BANNU, Pakistan: Before sunrise, the narrow lane outside Speen Sar, a modest restaurant, fills with customers waiting for halwa, a dense sweet made from wheat starch, sugar and clarified butter, that serves as breakfast for many people in this northwestern city.

Inside the restaurant’s kitchen, the morning air is thick with the scent of caramelized sugar and heated ghee. A chef leans over a large metal vat, dissolving sugar into the hot fat before adding a slurry of flour and water. With rhythmic, heavy strokes, he stirs the mixture until it thickens into a glossy halwa.

He pours the sweet onto a tray and rushes toward the counter, where a crowd of patrons has already gathered. Three cooks work in quick succession to keep pace with demand, turning out batch after batch during the breakfast rush in Bannu, a city in Pakistan’s Khyber Pakhtunkhwa province.

While halwa is widely eaten as a dessert or festival sweet across South and Central Asia and the Middle East, Bannu stands apart for turning it into a morning staple. Across most of Pakistan, breakfast tends to be savory, typically consisting of omelets, parathas or puris, and in some places nihari, a slow-cooked meat stew. Here, however, halwa is not a side dish but the meal itself, eaten plain or with bread before the workday begins.

“We open the shop at the time of morning prayer, and after prayer, we start preparing,” says Zahid Khan, whose grandfather Akbar Ghulam opened the restaurant over six decades ago.

The shop’s name, Speen Sar — Pashto for “white-haired man” — dates back to its earliest days.
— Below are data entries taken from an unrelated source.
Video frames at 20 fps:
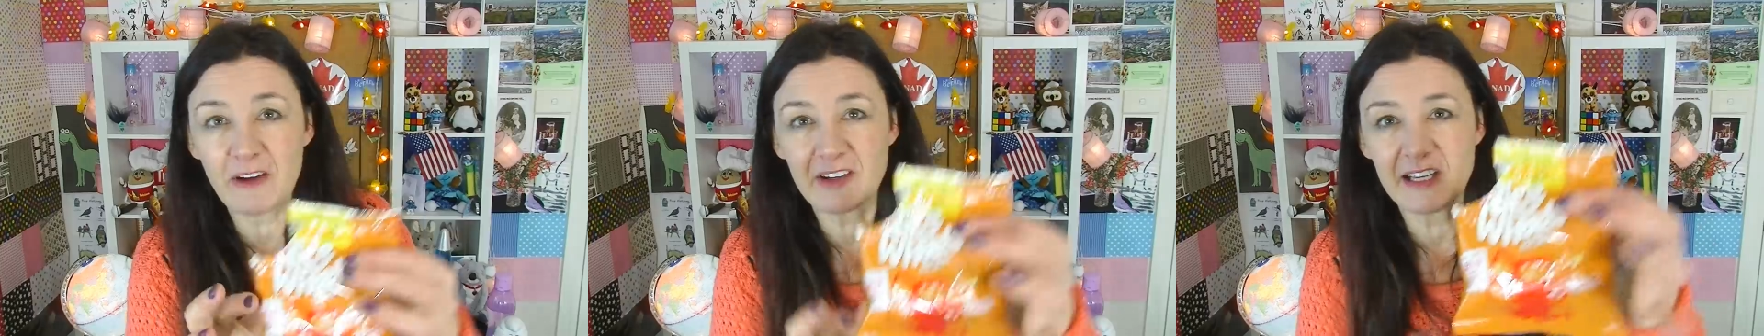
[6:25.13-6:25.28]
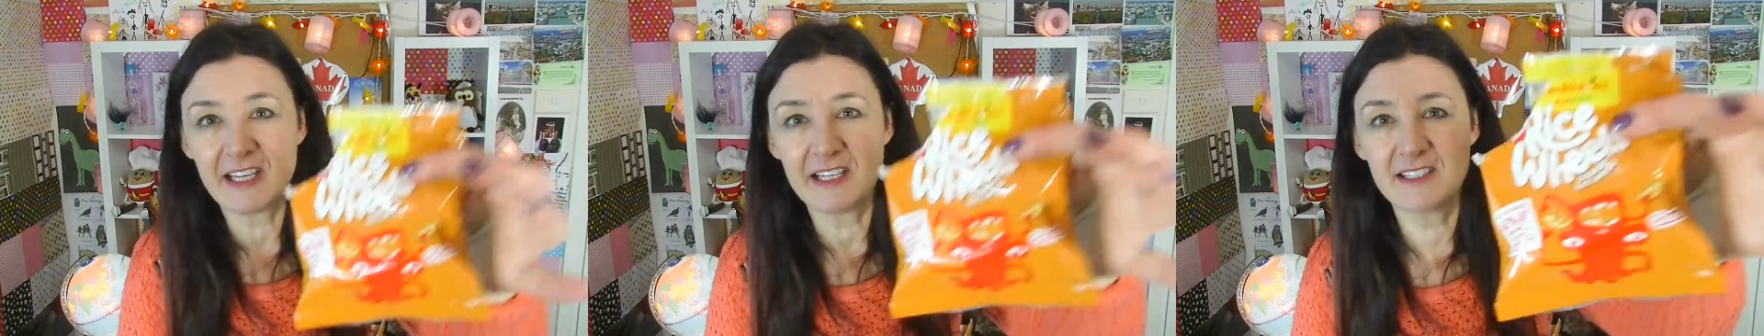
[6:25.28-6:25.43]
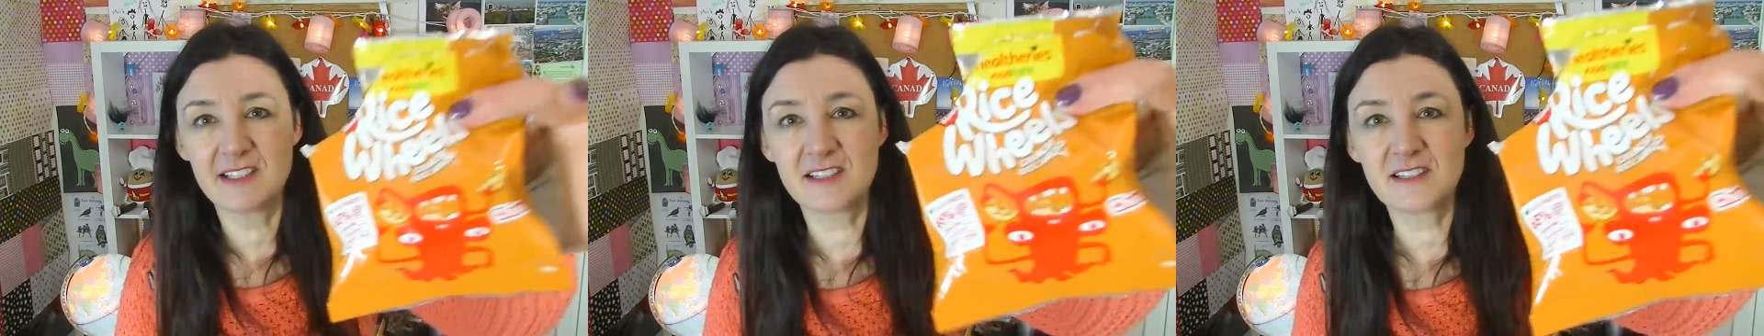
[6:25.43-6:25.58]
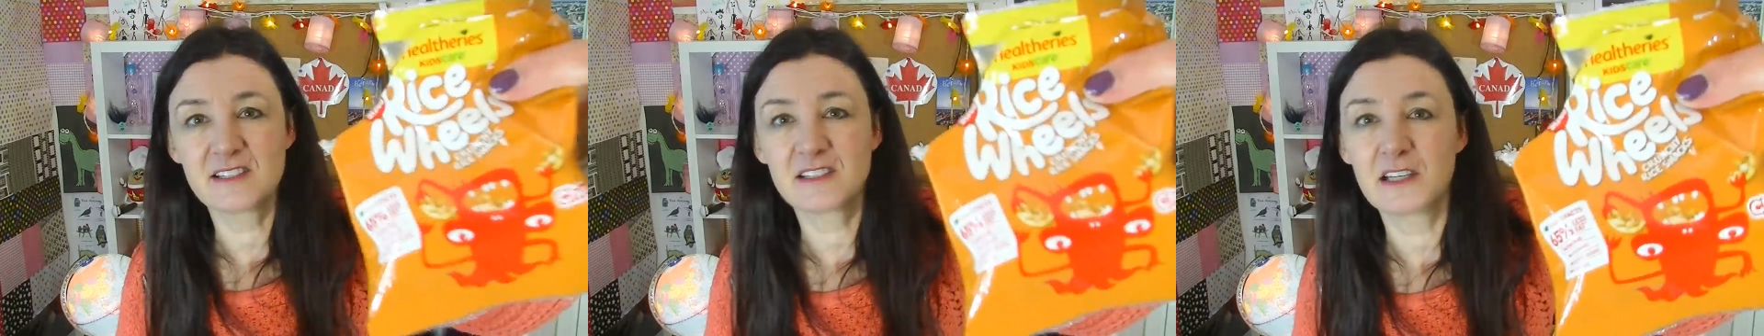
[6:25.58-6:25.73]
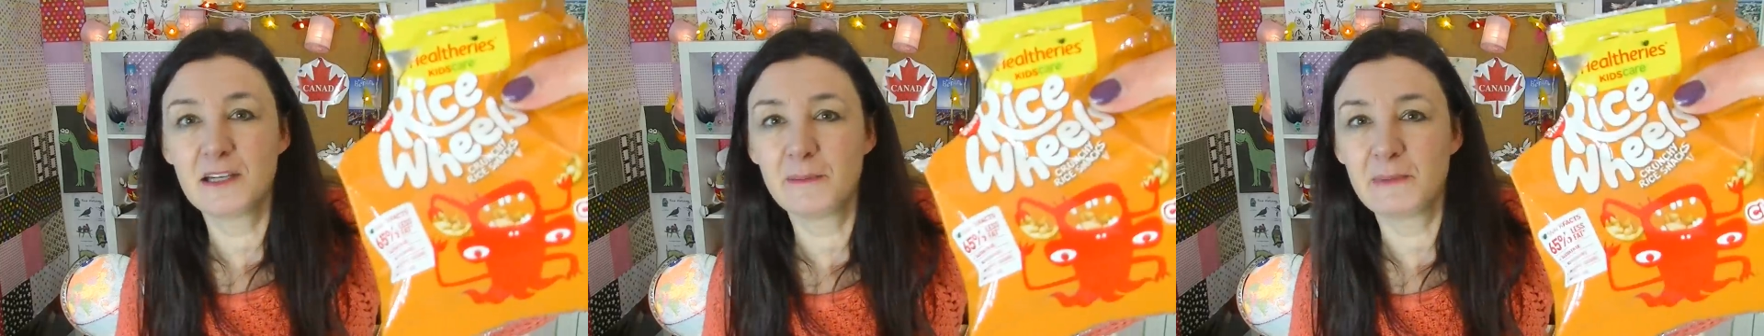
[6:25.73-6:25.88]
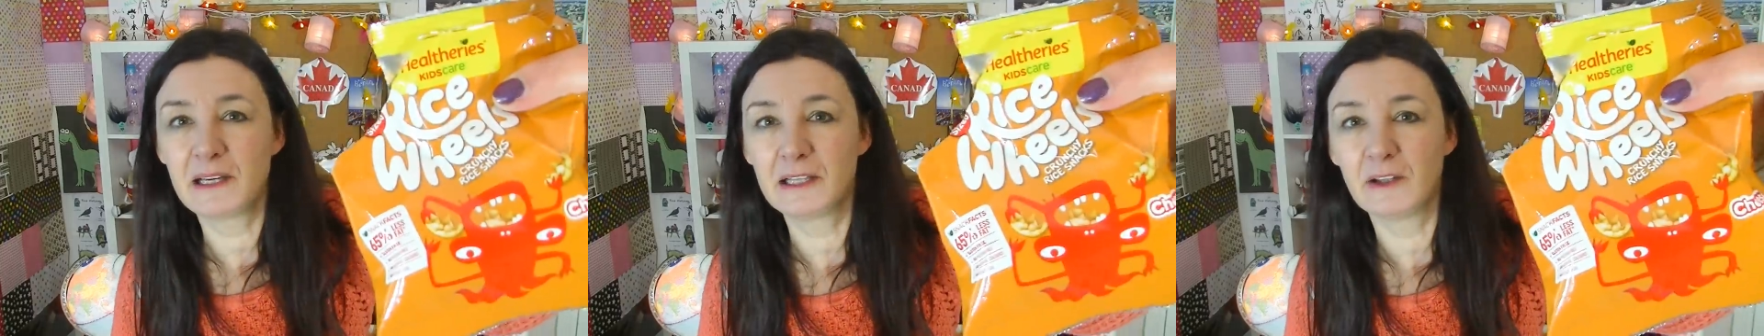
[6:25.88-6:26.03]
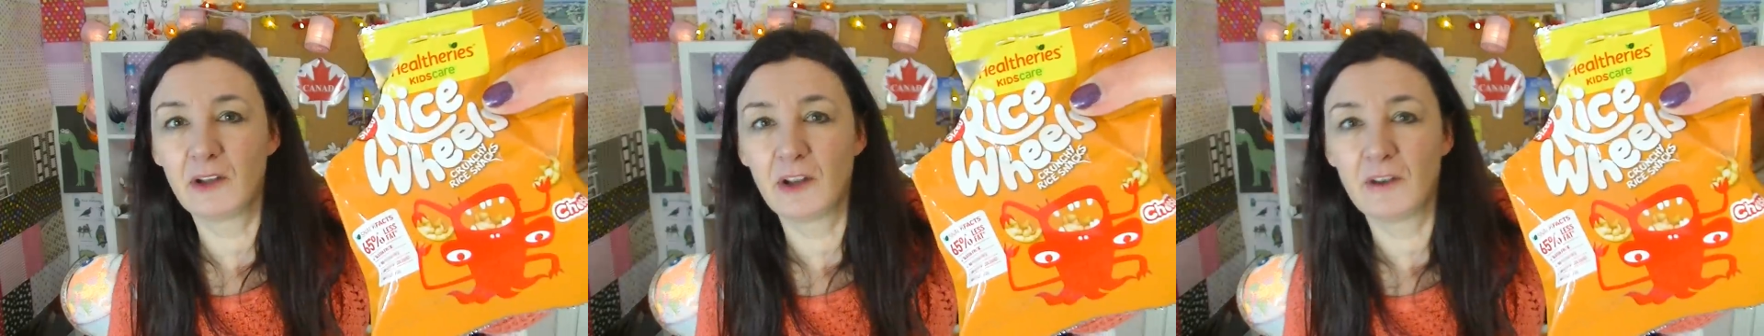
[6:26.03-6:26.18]
kids, this is going to
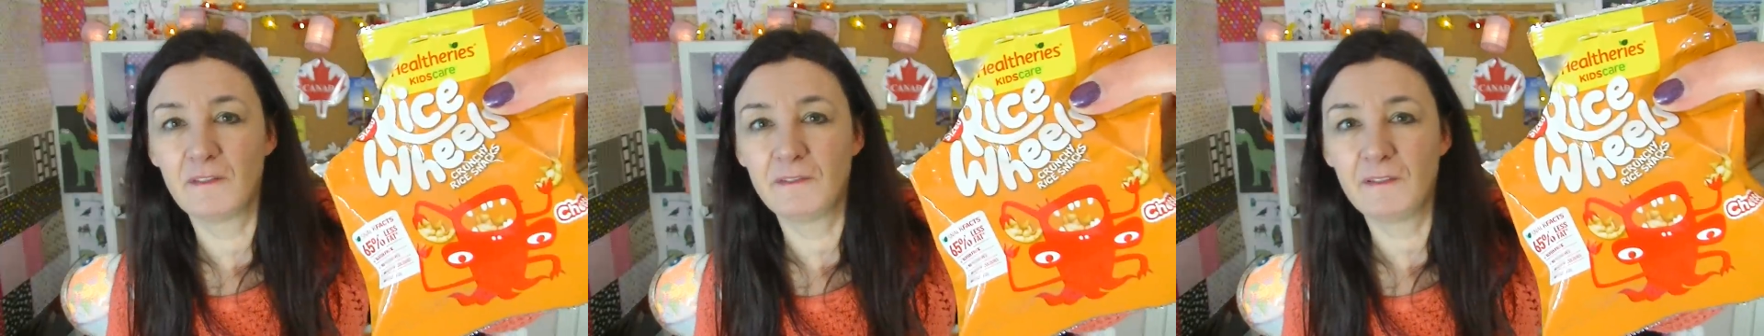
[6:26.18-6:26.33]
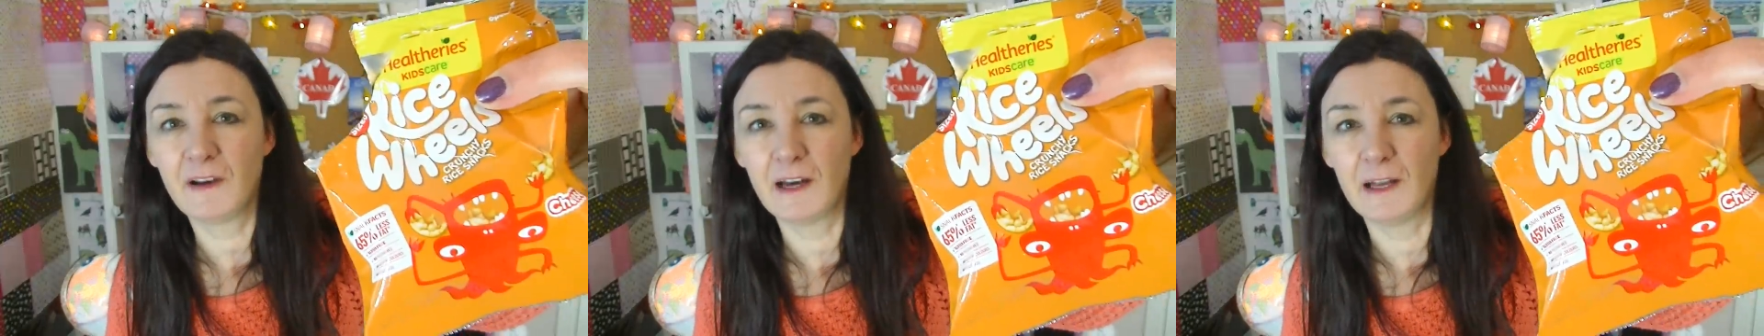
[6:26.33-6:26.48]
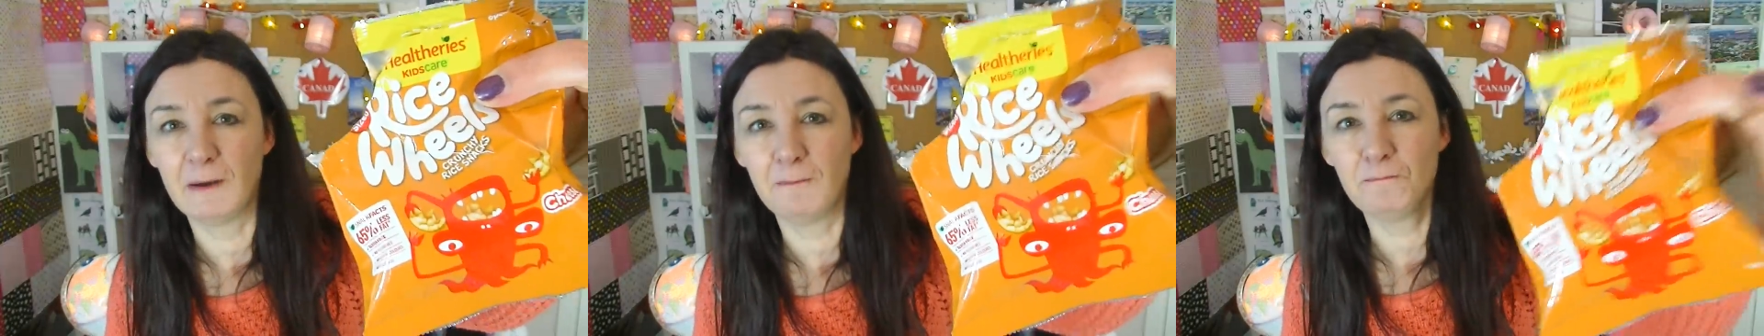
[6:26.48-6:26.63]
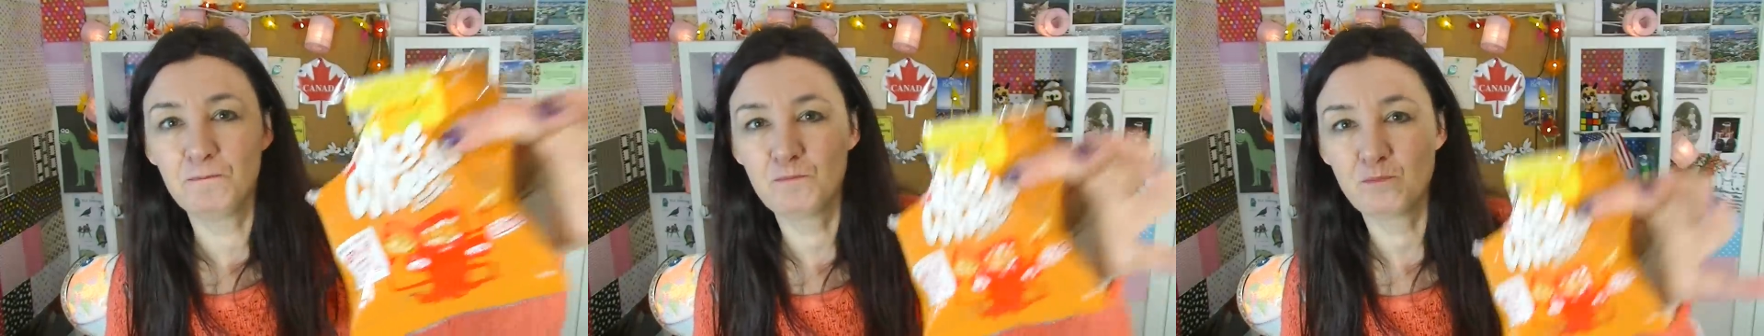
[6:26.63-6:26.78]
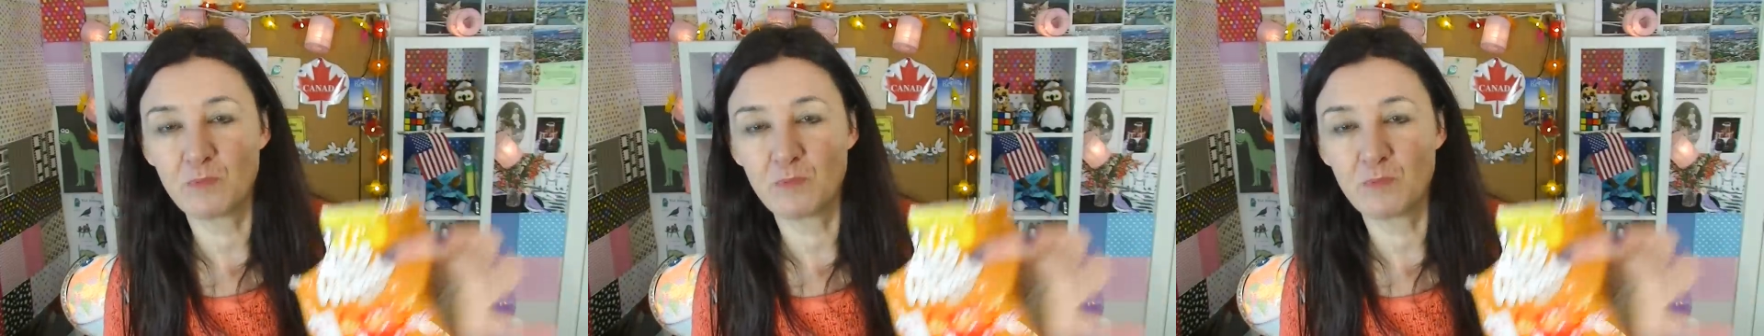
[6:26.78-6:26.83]
be a lot of fun.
Khan said the business began as a small stall run by his grandfather. As he grew older and his hair turned white, customers began directing others to the “speen sar” shop, the place where the white-haired man sold halwa. The nickname endured, eventually becoming the shop’s official identity.

Speen Sar relies on a labor-intensive process of extracting starch from wheat flour.

“In our halwa, we use ghee, sugar, flour and other ingredients. From the flour, the starch that comes out is what we use to make the halwa,” Khan explained before examining the cooking process in his kitchen.

Bannu sits at the crossroads between Pakistan’s former tribal areas and the settled plains of the northwest, and the halwa shop serves as a rare social equalizer, drawing laborers, traders, students and travelers to the same counter each morning. For many passing through the city, stopping for halwa is not optional.

“Whenever I come from Waziristan ... the first thing I do is start with halwa,” says Irafullah Mehsud, an expatriate worker. “I eat the halwa first, and only then move on to other things.”

The popularity of the dish is partly due to its shelf life and to what the owners call good quality. At Rs500 ($1.80) per kilogram, it is an affordable luxury as well.

“Our halwa is widely consumed with breakfast, and it does not spoil quickly. If you want, that you will eat it tomorrow, you can even set some aside for the next day,” Khan said, pointing to a tray of nishasta halwa, a variety made by extracting wheat starch before cooking.

While the region offers variations including sohan halwa, milk-based recipes, and carrot-infused batches, this halwa offered by Speen Sar remains the undisputed king of the breakfast table in this city.

“This is a tradition of the people of Bannu. Early in the morning, everyone eats it and comes here,” says Razaullah Khan, a student at a local college. “Eating halwa is a common practice here ... but this one is the most popular. People eat it for breakfast.”

For the elders of the city, the habit is as much about routine as it is about flavor.

“This tradition has been going on for the past forty to fifty years ever since I can remember,” says Sakhi Marjan, a local elder in his late sixties. “We first come to the Azad Mandi market and then come here to eat halwa. We really enjoy this halwa. It is delicious.”

As the sun rises over Bannu, this ‘sweet’ trade shows no sign of slowing. For those like Gul Sher, a regular from Jani Khel, a town in a neighboring tribal district, a day without the local sweet is a day started wrong.

“As soon as I step into Bannu, I start my day with halwa. After that, the rest of the day goes well,” Sher said before finishing his plate of halwa.

“It is a sweet dish, and it makes the day better. It is a good thing.”